On appearances, I couldn't have asked for more, but with the first mouthful, I also discovered the food was barely warm. (Too cool for a winter dish but a delightful discovery for summertime dining.)

Although I mentioned this condition to the waitress - who happens to be the chef's wife - I didn't relinquish my dish for reheating, because the flavors were compelling, and I eagerly finished every morsel.

Filet mignon ($18) ordered medium but cooked beyond that degree of doneness, proved to be too costly for its small size. However, it was relatively tender and with decent beef flavor. A hunk of herb butter decorating its surface was quickly cast aside because of sourness.

Overall, the subdued lighting in the dining room is acceptable for eating and conversing, but it's annoyingly dim when you're trying to decipher the pale dot-matrix letters on the menu. More definition to the print would begin the evening on a less strained note.

Desserts ($4) tend to be lackluster, with sweetness overwhelming any natural flavors. This is especially true of the white chocolate mousse with pureed peach swirl and the caramel-coated apple cake.

Despite these caveats, most of which are easily remedied, the place has a great deal going for it. Beginning with the house giveaway of a rustic homemade whole wheat bread and its companion spreads of garlicky black-olive and a smooth almond butter, there are many wonderful selections.

Appetizers are most noteworthy. They embrace such delights as a superb homemade lamb sausage with sauteed apples and onions ($4) and the beguiling petite crabmeat timbales adorned with slices of fresh citrus ($5).

Grilled large shrimp with curry sauce ($5) proved to be another one of my favorite starters. Tender shrimp, bolstered with a smokiness from the grill, are served to the side of a deeply flavored curry thickened with tiny, grass-thin slices of onion. So unique and aromatic is this sauce, it almost became a more important food to me than the shrimp.

Another notable starter includes a perfectly seasoned tomato-based fresh salmon and tuna soup ($3).

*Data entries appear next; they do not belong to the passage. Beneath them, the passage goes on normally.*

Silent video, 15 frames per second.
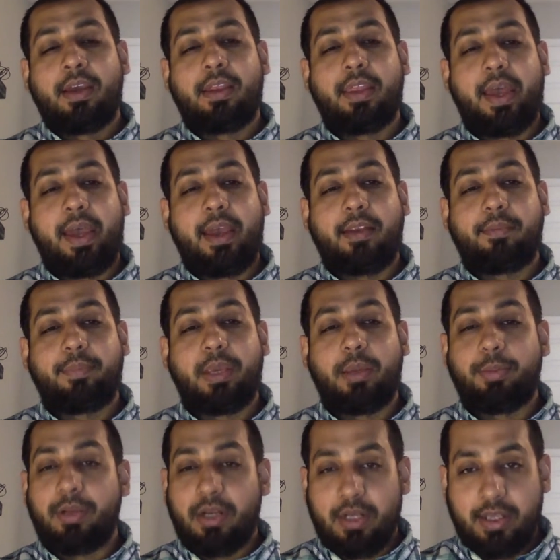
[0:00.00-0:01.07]
that
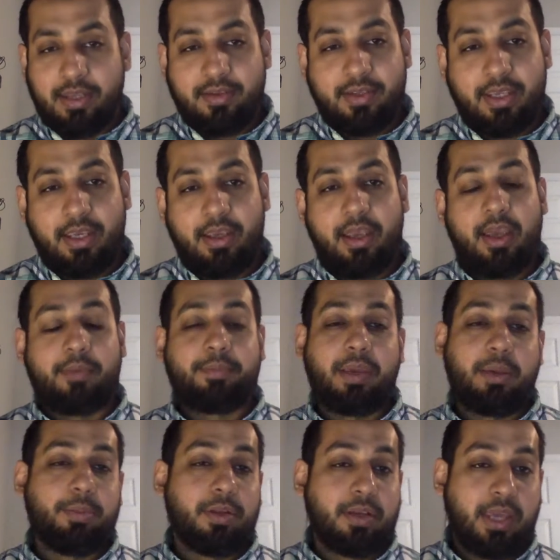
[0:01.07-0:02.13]
people are listening and
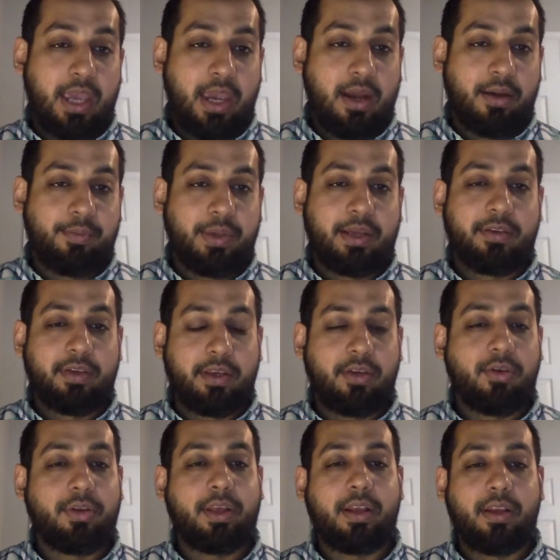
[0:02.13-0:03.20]
people care, because I
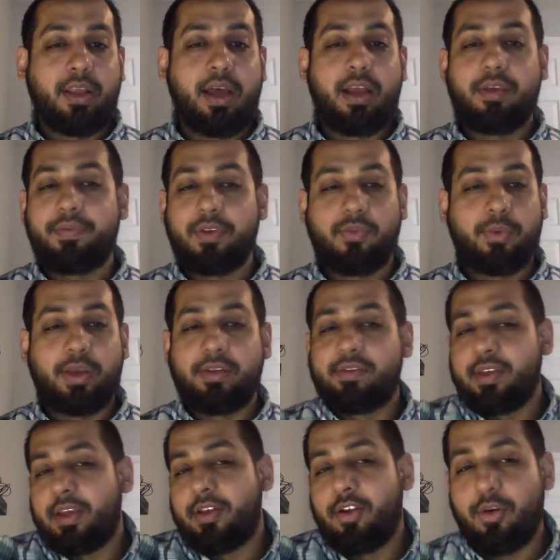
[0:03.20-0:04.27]
know that a lot of us, we could
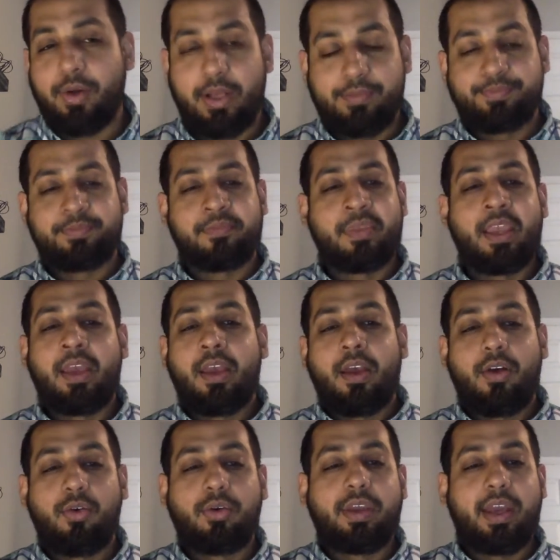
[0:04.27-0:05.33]
say, you know what,
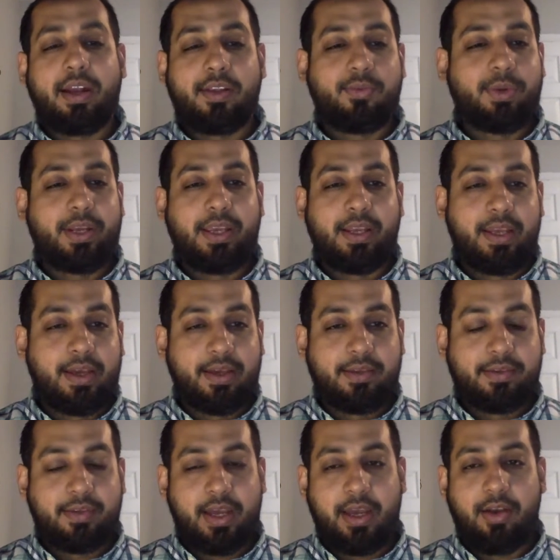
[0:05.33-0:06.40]
who cares what he
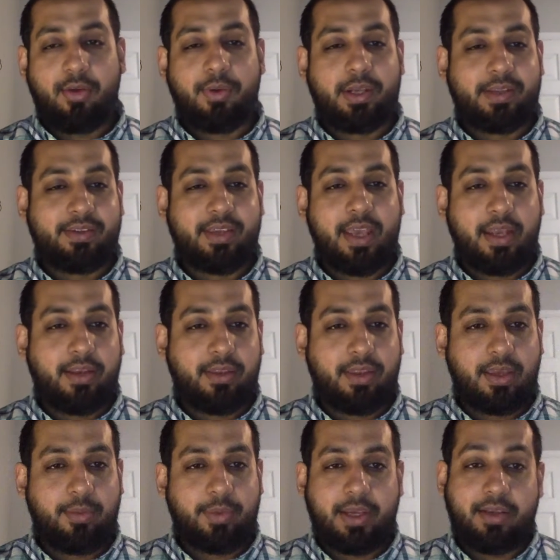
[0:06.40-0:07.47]
does? I don't want to say
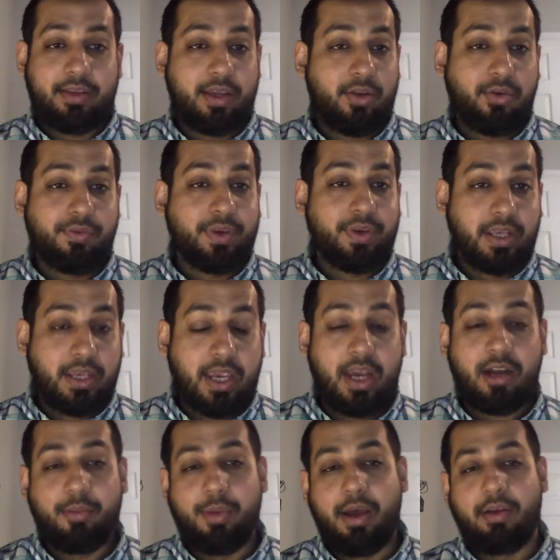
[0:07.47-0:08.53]
anything because I don't really care
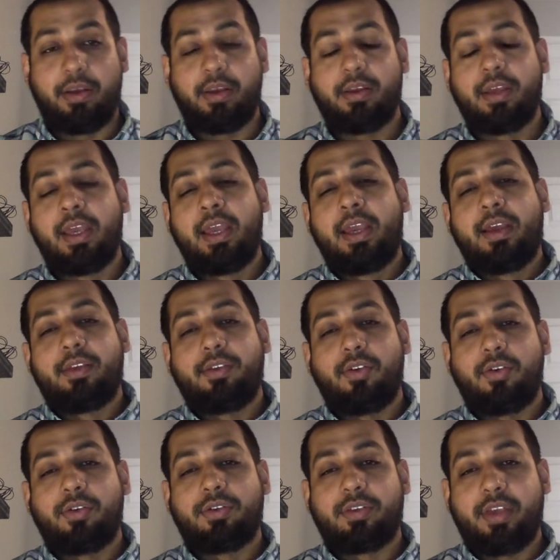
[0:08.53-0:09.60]
about it.
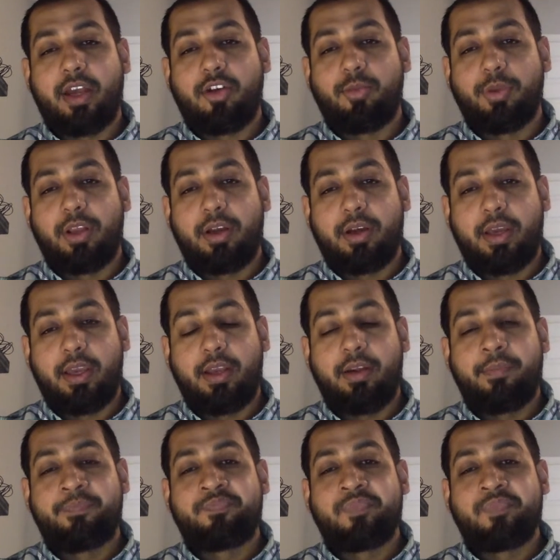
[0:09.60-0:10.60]
So Jazakumullah khair,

Delightful and delicious, this treasure of a soup should stay on the menu forever.

Sure-fire winners in the entree category are the tender, flavorful and beautiful salmon preparations. Most intriguing was the large rosy filet ($18), one of its edges sporting a ribbon of crushed black peppercorns, a striking contrast in color and flavor to its velvety red wine sauce. Another outstanding salmon dish ($18) features a large, picture-pretty filet enhanced with a sprightly citrus sauce.

Simple vegetable side dishes are crisp without being too crunchy. Thankfully, only a minimum of butter is used as a seasoning now, another improvement that has evolved over the past few weeks.

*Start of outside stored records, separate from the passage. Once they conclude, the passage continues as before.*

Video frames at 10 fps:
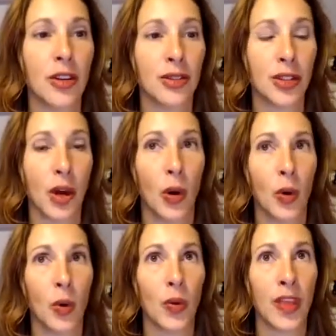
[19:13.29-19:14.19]

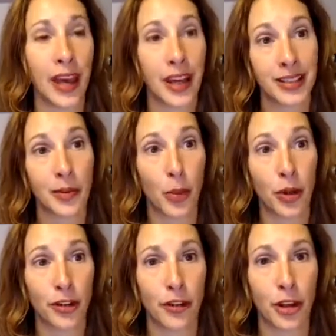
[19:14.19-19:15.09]
So that is
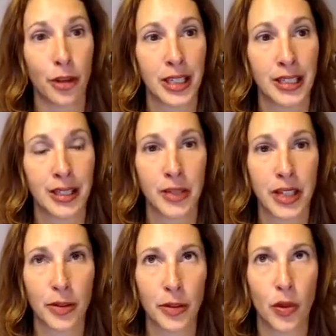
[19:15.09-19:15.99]
important for you because
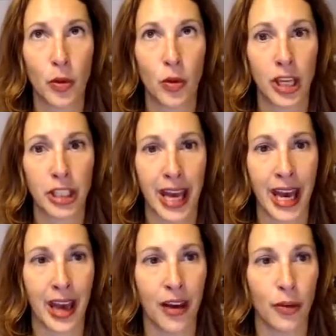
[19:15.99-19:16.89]
sometimes we want to
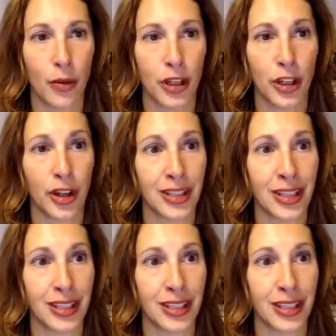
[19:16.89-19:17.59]
have what we call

This is one of the few regional inns I feel comfortable recommending. The location is serene but not remote. The interior, with its meticulously maintained collections, invites interest.

Flowing lace tablecloths, etched crystal stemware and pink ironstone plates fit the place perfectly. The owners, justifiably proud of their 22-seat dining room and restorations, are enthusiastically chatty.

Everyone is so conscientious and sincere about pleasing, you might feel you've been killed with kindness. The reason you'll go, though, is because the food is fresh, orders are individually prepared, and the chef is adept.

Dolores Kostelni has extensive experience in the food industry, having worked as a restaurant consultant, manager and chef.

\ THE INN AT UNION RUN\ Lexington\ 463-9715\ \ DIRECTIONS: From Roanoke, take Interstate 81 north to Exit 180 to U.S. 11 north. Left turn at first light onto Va. 251. Two miles on 251 to Va. 674. The Inn at Union Run is a half-mile on the left.\ \ HOURS: Tuesday-Saturday, 5-9 p.m. PRICE RANGE: Dinner only, $11-$18.\ \ BEVERAGES: Full-service bar.\ CREDIT CARDS ACCEPTED? No.\ \ RESERVATIONS? Yes.\ \ NON-SMOKING SECTION? As requested.